Work to complete —
Only what runs from the line with "(597.28 s to 598.28 s)" to the end of the data should appear in the answer, exactly as written and without pictures.

======== Input material

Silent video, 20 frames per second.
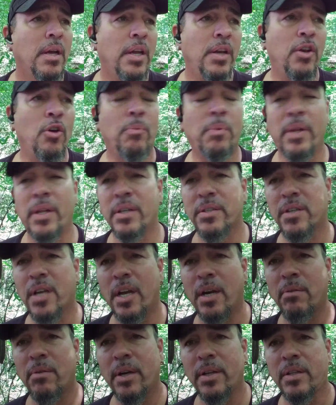and nobody has
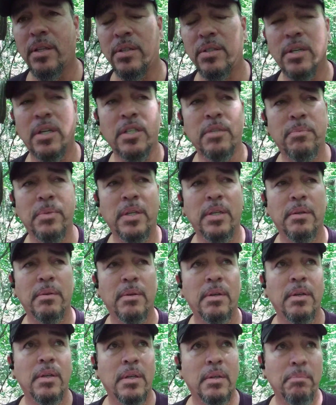got a right to judge me,
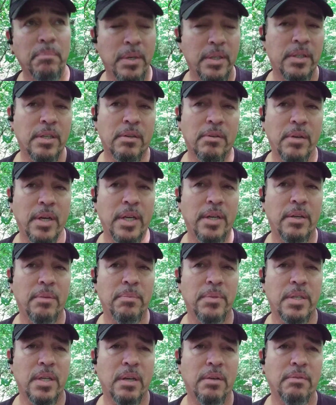but the Creator
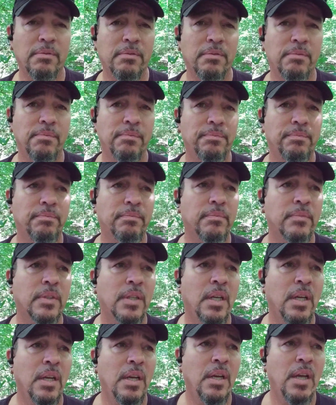Himself.
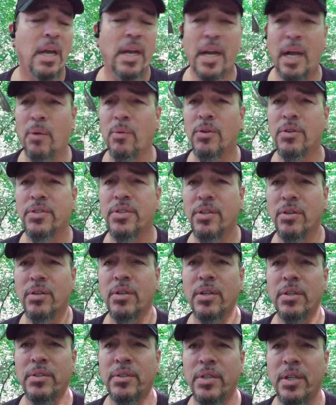And I will still
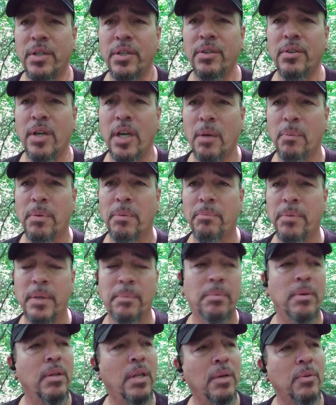continue helping
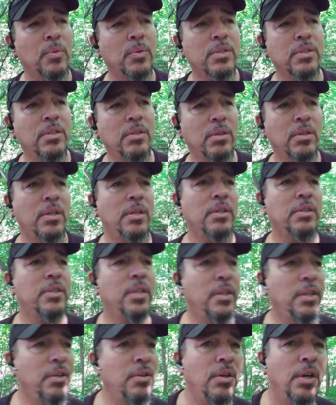people. I will still
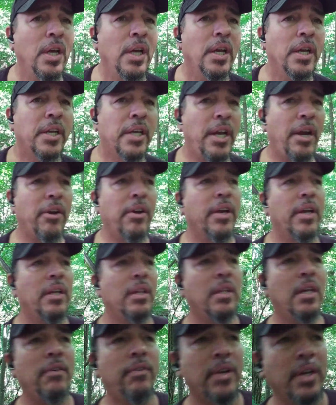continue caring
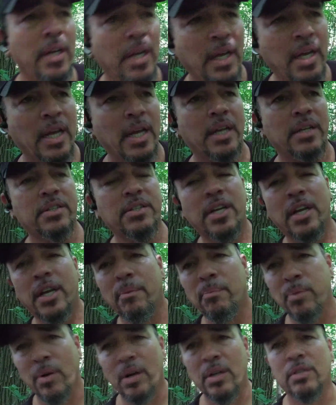and loving and
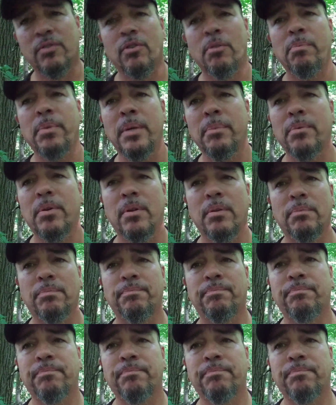saying prayers for people.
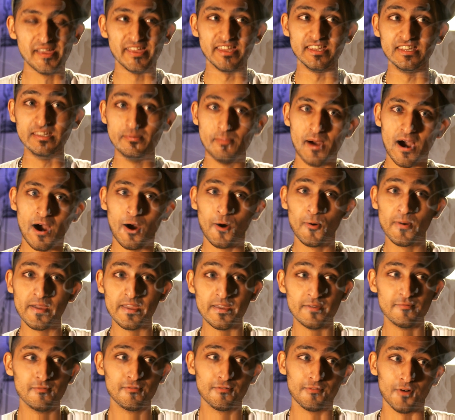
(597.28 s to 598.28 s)
Email
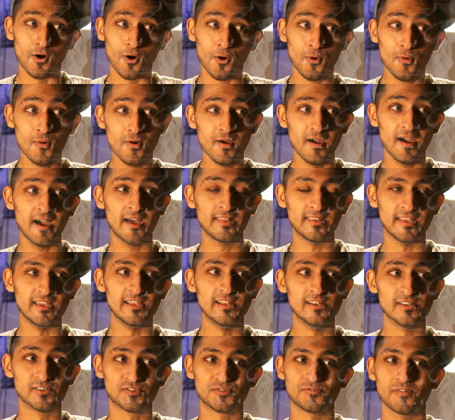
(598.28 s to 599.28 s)

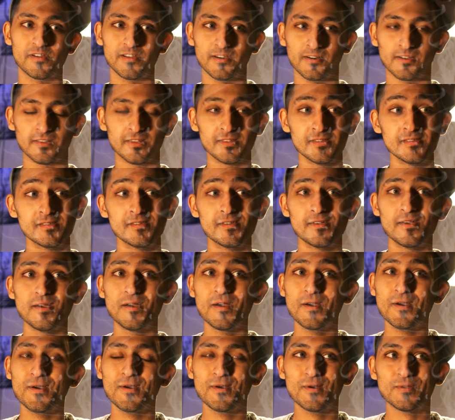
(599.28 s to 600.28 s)

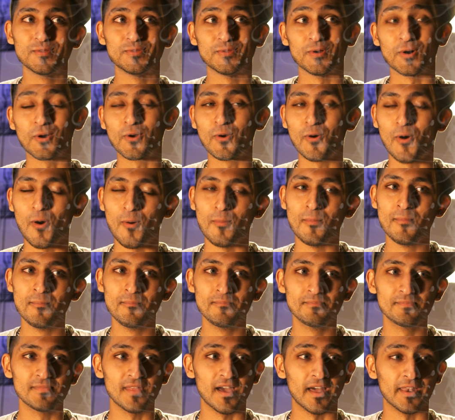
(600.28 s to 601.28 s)
info@theillustrator.com
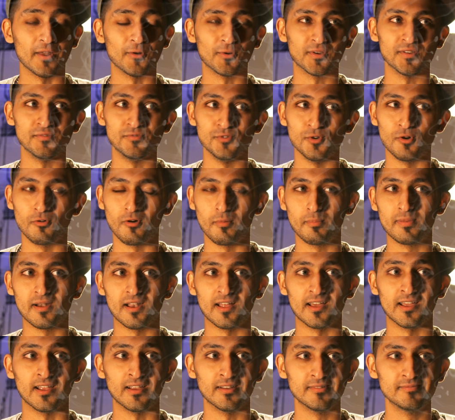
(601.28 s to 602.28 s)
and I'll give you a
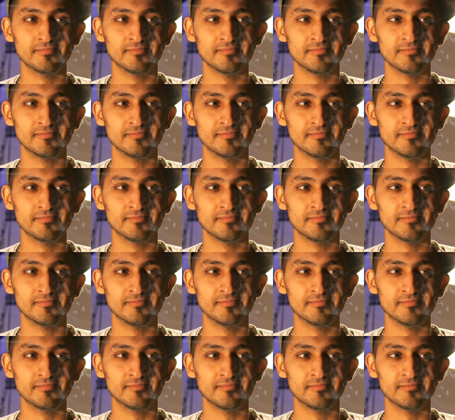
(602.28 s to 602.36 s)
reply.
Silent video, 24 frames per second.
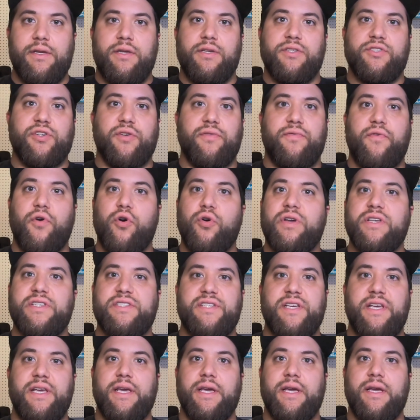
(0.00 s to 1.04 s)
So
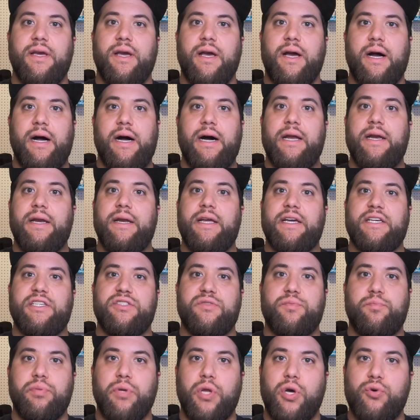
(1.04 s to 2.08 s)
focusing on
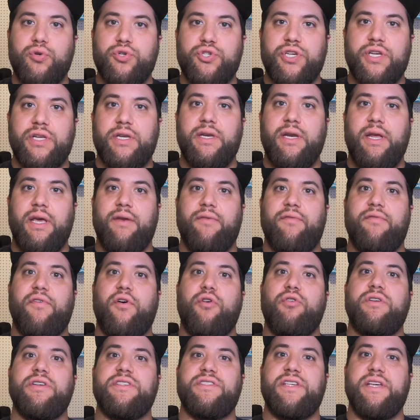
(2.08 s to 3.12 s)
explosion and
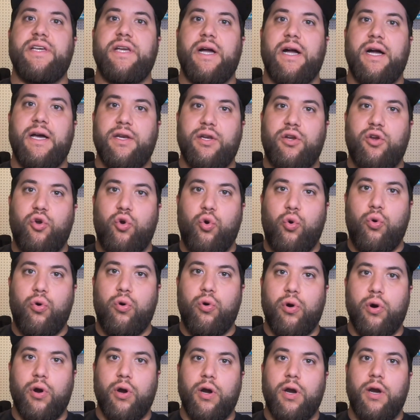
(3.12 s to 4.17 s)
focusing on
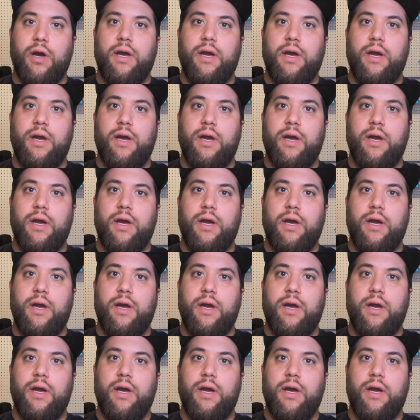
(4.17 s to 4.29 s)
core,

================

Response to the task —
(597.28 s to 598.28 s)
Email
(598.28 s to 599.28 s)

(599.28 s to 600.28 s)

(600.28 s to 601.28 s)
info@theillustrator.com
(601.28 s to 602.28 s)
and I'll give you a
(602.28 s to 602.36 s)
reply.
Silent video, 24 frames per second.
(0.00 s to 1.04 s)
So
(1.04 s to 2.08 s)
focusing on
(2.08 s to 3.12 s)
explosion and
(3.12 s to 4.17 s)
focusing on
(4.17 s to 4.29 s)
core,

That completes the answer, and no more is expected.